Please return every record exactly as written, leaving out the pictures.

(RECORDS FOR PROCESSING begins)

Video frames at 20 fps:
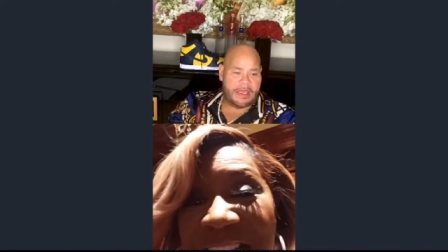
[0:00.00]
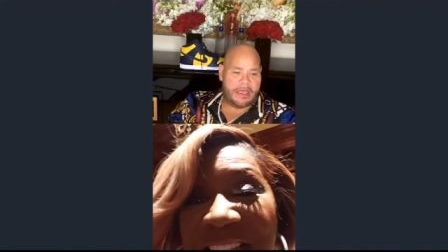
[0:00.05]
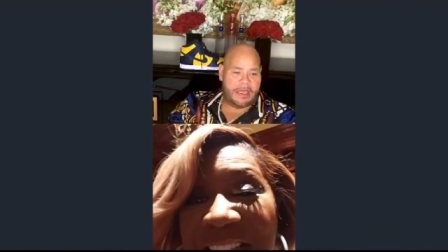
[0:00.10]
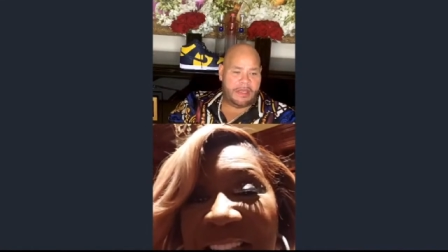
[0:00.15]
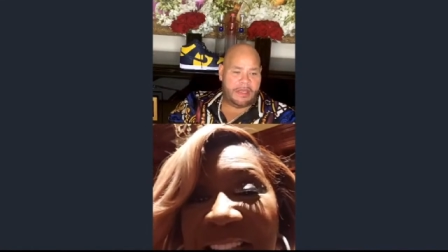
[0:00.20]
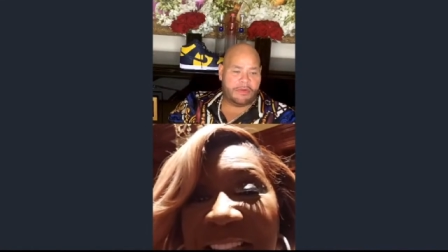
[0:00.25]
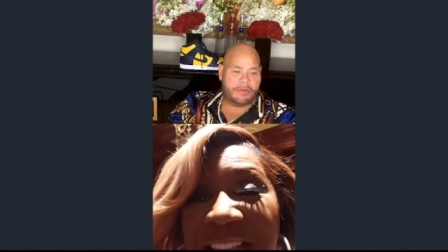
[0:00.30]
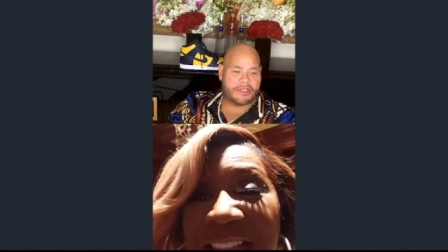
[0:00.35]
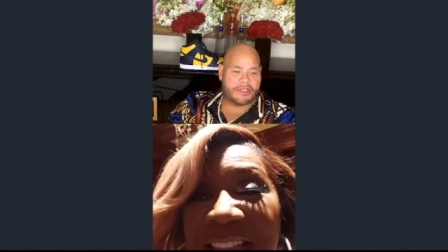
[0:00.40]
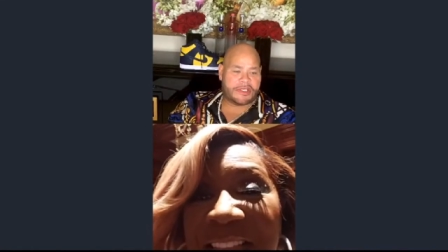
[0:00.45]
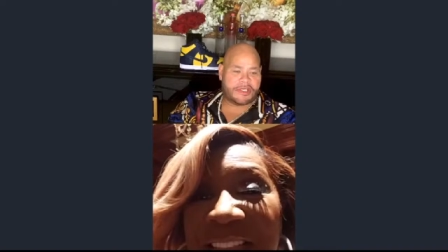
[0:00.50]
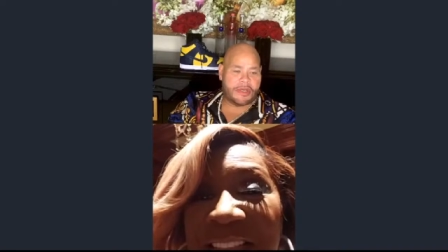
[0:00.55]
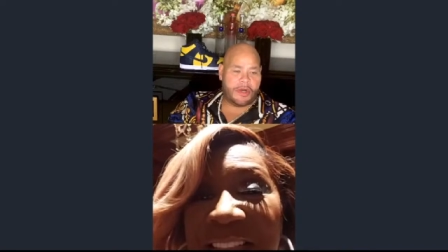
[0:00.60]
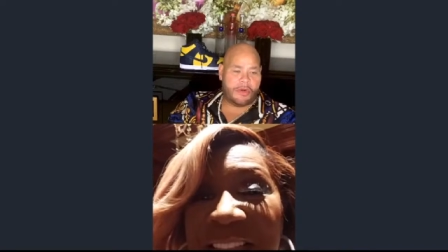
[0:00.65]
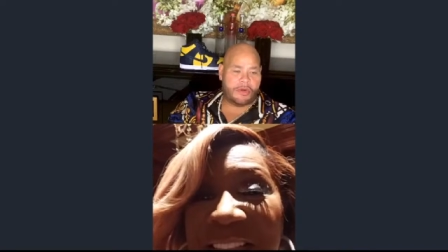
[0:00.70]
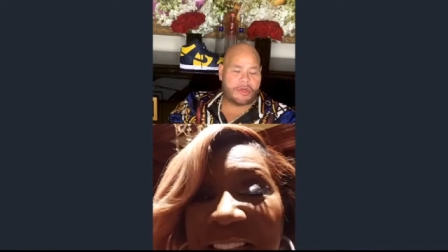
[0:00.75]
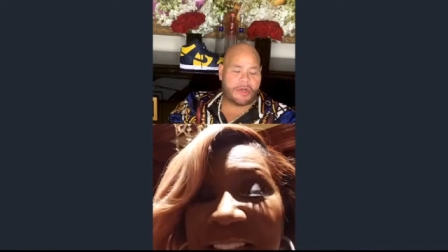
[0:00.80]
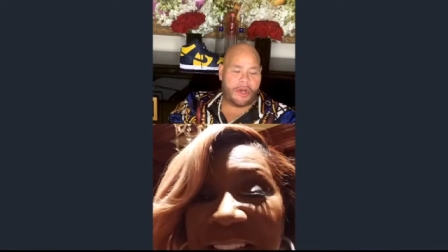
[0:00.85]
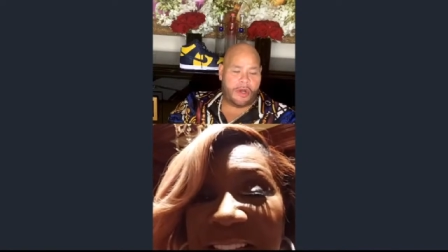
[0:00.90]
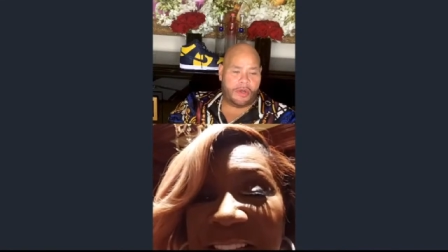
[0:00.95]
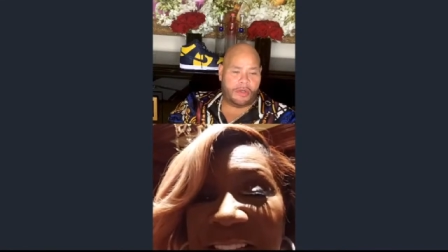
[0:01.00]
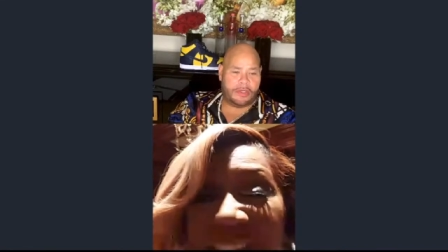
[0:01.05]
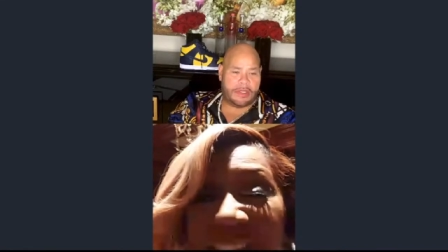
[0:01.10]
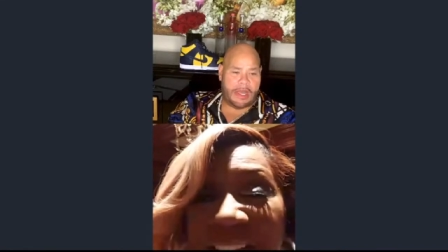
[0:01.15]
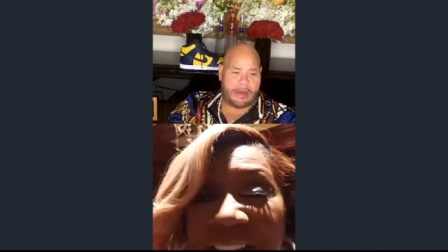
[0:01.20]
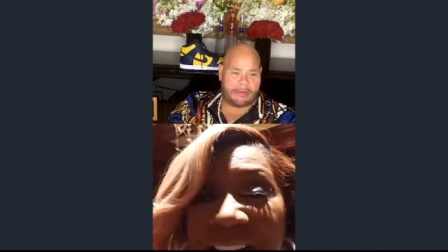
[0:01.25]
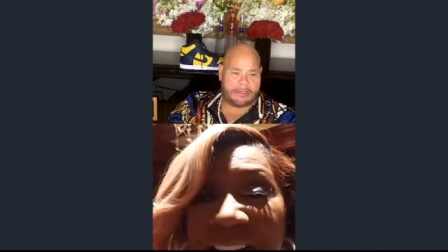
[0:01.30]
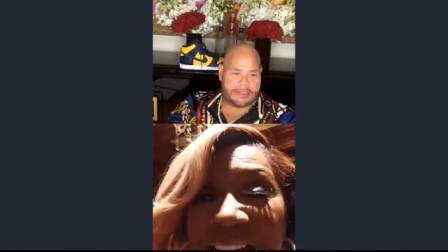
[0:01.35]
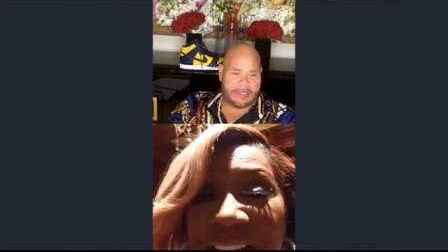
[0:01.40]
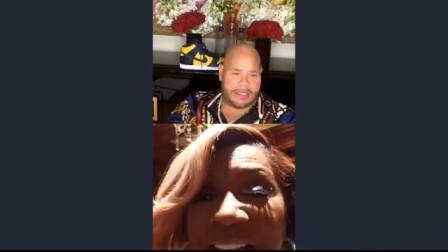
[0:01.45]
It was so cold. I
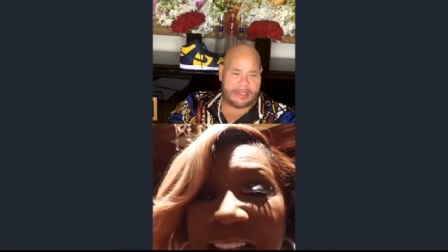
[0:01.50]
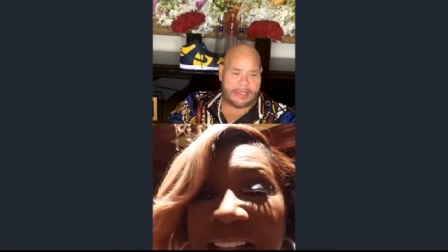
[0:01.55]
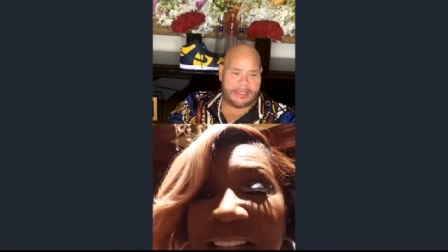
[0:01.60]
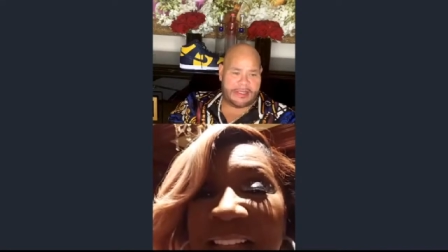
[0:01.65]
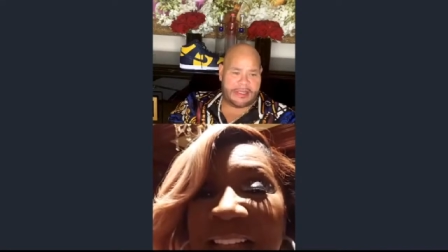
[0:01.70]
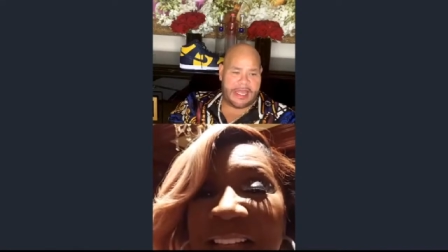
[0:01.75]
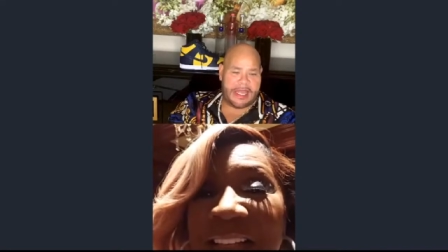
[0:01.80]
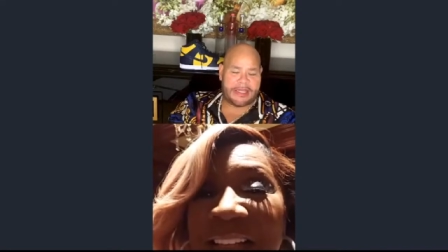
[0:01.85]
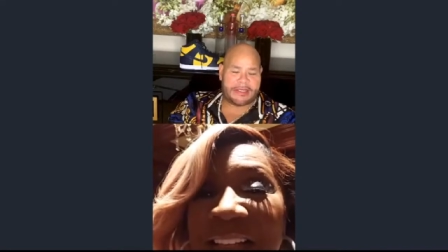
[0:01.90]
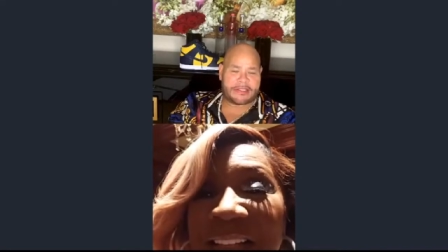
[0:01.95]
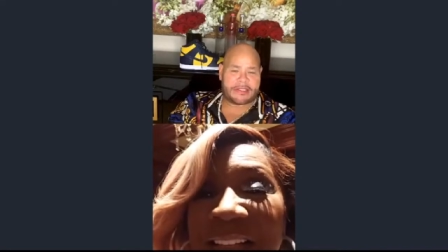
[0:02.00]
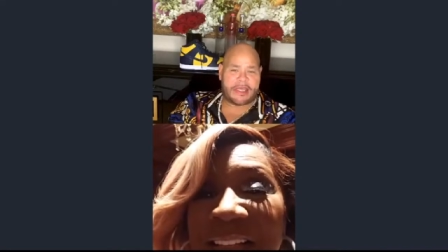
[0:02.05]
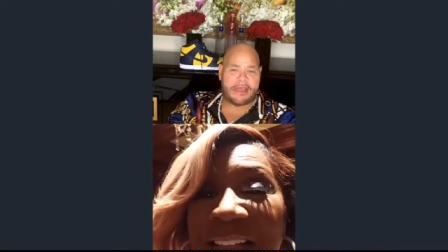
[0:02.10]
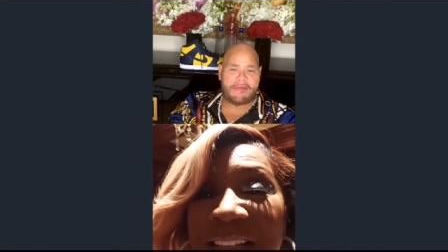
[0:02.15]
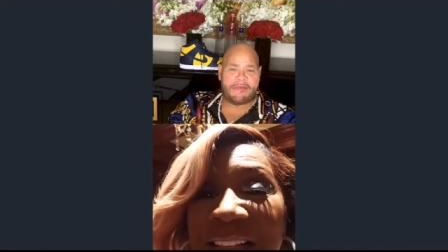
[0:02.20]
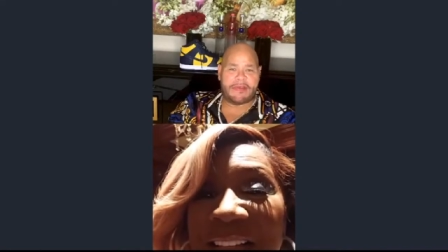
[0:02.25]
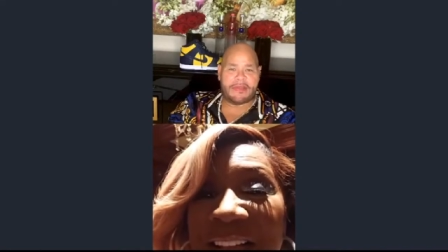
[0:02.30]
was at the Thanksgiving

(RECORDS FOR PROCESSING ends)

» **RESPONSE FOR THIS EXERCISE**
Video frames at 20 fps:
[0:00.00]
[0:00.05]
[0:00.10]
[0:00.15]
[0:00.20]
[0:00.25]
[0:00.30]
[0:00.35]
[0:00.40]
[0:00.45]
[0:00.50]
[0:00.55]
[0:00.60]
[0:00.65]
[0:00.70]
[0:00.75]
[0:00.80]
[0:00.85]
[0:00.90]
[0:00.95]
[0:01.00]
[0:01.05]
[0:01.10]
[0:01.15]
[0:01.20]
[0:01.25]
[0:01.30]
[0:01.35]
[0:01.40]
[0:01.45]
It was so cold. I
[0:01.50]
[0:01.55]
[0:01.60]
[0:01.65]
[0:01.70]
[0:01.75]
[0:01.80]
[0:01.85]
[0:01.90]
[0:01.95]
[0:02.00]
[0:02.05]
[0:02.10]
[0:02.15]
[0:02.20]
[0:02.25]
[0:02.30]
was at the Thanksgiving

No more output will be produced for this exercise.